About his childhood Sarwar remembers clearly that he couldn’t play like the other children of his age. To fund his education, he worked several jobs – everything from delivering newspapers to a working as a daily wages labourer in a local bottle-making factory. Sarwar says “I do not remember how I spent my early years in the care of my nani Zehrabi. But I certainly remember starting my working life very young. When I was young, I used miss playing with friends or celebrating festivals because of lack of money, but my friends, teachers and neighbours always helped me. My friends used to provide me stationery, my uncle provided me with clothing and my Math teacher Krishna Matanker has always been there to guide me. He taught me to always dream big and not give up on my education at any cost.”
Sarwar has always strived hard to be the best. He has won several prizes for painting, science models and singing. While studying in Twelfth grade, he wrote the Pre Engineering Test (PET) exams and secured a seat for Computer Engineering in the Bansal College of Engineering in Bhopal. However he could not come up with the Rs. 22.000 (about $565) first semester fee. He alsmost lost all hope of going to college when he learned about SOS Children’s Village Bhopal. Upon interviewing him, the Village director agreed to sponsor his fees for the undergraduate course. The fee was deposited on the last day of admission!
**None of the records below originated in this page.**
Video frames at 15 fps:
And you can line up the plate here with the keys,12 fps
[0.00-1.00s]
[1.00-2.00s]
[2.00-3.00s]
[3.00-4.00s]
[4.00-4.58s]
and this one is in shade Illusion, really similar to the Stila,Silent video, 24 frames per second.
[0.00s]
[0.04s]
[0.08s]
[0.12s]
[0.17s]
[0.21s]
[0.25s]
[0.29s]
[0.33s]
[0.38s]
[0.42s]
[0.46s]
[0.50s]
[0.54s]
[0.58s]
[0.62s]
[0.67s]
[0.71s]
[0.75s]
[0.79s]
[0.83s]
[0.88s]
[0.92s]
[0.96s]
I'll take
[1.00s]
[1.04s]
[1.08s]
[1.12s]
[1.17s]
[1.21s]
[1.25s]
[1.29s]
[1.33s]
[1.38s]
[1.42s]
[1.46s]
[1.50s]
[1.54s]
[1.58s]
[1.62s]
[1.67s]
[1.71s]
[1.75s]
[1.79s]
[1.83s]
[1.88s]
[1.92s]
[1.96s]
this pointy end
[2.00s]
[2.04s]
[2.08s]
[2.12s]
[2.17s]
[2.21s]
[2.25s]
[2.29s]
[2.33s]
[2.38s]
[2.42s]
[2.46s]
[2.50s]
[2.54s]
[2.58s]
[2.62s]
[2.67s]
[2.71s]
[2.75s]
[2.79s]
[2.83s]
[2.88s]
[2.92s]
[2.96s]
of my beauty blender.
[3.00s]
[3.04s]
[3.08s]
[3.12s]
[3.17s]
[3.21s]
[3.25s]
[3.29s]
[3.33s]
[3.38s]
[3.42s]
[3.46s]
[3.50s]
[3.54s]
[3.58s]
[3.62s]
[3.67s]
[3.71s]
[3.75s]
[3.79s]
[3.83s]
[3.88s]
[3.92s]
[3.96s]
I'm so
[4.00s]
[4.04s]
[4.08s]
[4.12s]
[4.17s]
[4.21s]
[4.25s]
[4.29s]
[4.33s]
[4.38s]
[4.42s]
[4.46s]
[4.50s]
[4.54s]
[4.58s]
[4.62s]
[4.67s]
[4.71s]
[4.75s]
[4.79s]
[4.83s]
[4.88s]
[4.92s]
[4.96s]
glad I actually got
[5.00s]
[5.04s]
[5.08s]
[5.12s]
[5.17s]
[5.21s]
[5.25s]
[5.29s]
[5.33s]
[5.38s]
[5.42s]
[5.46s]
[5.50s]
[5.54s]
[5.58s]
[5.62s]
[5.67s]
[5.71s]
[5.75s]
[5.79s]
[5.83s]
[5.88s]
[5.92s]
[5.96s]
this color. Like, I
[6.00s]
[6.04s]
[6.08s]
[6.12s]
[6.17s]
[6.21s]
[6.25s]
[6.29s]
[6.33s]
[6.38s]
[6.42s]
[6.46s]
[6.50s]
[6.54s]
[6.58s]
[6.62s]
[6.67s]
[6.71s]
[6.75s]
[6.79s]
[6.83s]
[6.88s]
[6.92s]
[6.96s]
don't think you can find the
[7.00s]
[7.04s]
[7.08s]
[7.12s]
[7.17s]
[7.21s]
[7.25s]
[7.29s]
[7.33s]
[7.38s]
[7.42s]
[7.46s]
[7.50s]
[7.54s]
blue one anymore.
Now, his day begins at 4.30 a.m. every morning – when most of his friends are still in the comfortable lap of sleep, Sarwar distributes 250 newspapers by 7 a.m.. He then goes to College. Although his hopes have risen high, he still faces difficulties. “The newspaper distribution work disturbs my studies and sometimes I miss the college bus to reach in time for classes. I am hopeful that SOS Children’s Villages will help me further so that I am able to complete my studies without any trouble” he says.
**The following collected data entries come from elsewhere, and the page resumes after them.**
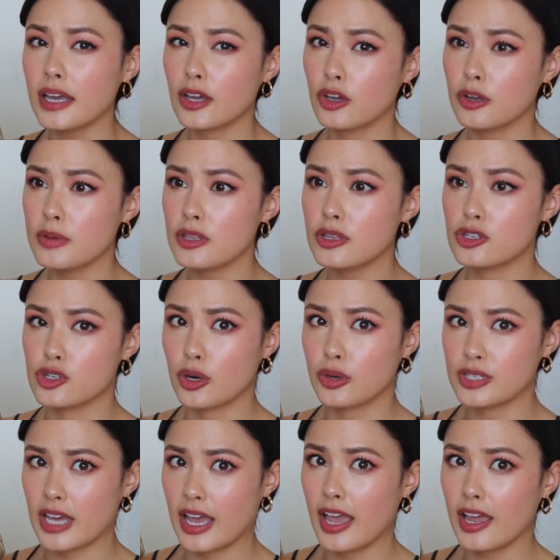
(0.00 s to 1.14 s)
It could be the
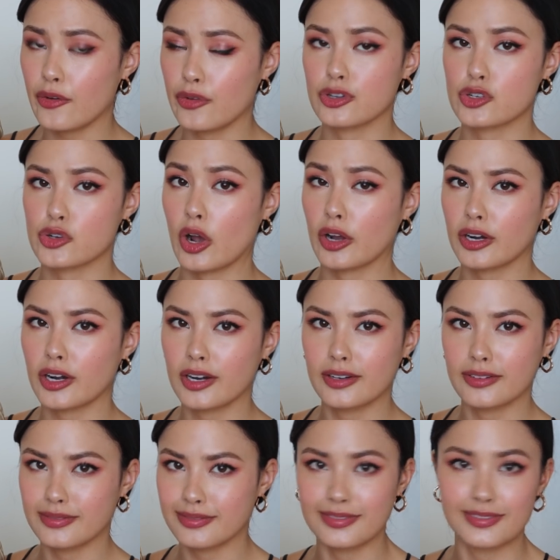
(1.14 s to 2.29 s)
trote or the trotter.
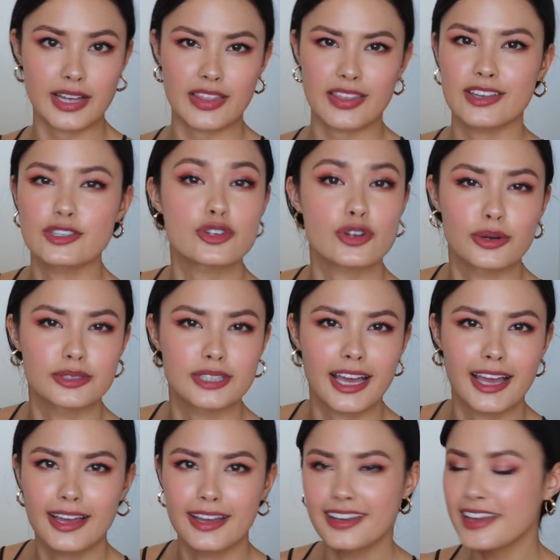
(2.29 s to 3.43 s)
I think it's
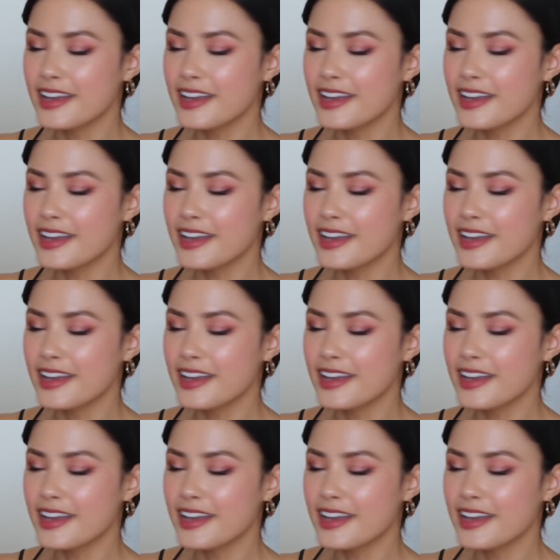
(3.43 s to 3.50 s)
trote.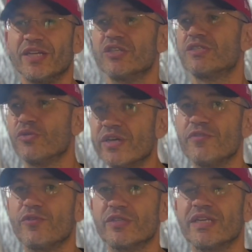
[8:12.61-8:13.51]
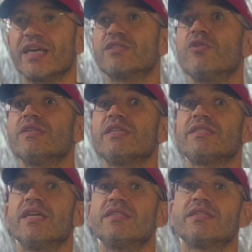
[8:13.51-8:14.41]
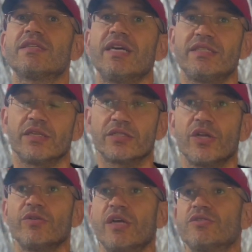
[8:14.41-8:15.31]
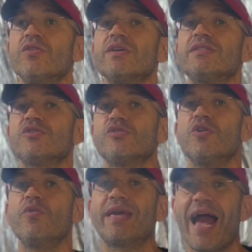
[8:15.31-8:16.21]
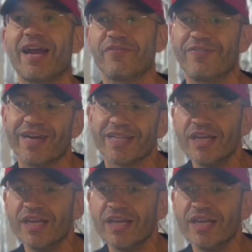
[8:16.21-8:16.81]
I just drink it for a second, as long as it's not disgusting, as long as there's no gag effect.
Sarwar wanted a normal childhood – to be able to play cricket, watch movies, buy new clothes for festivals; but had to always quelch these desires. However, the lack of money has not deterred him from inching ahead in life. Sarwar is appreciative of the opportunity he has been given and wants SOS Children’s Villages to help other poor children like him so they too get the opportunities they deserve.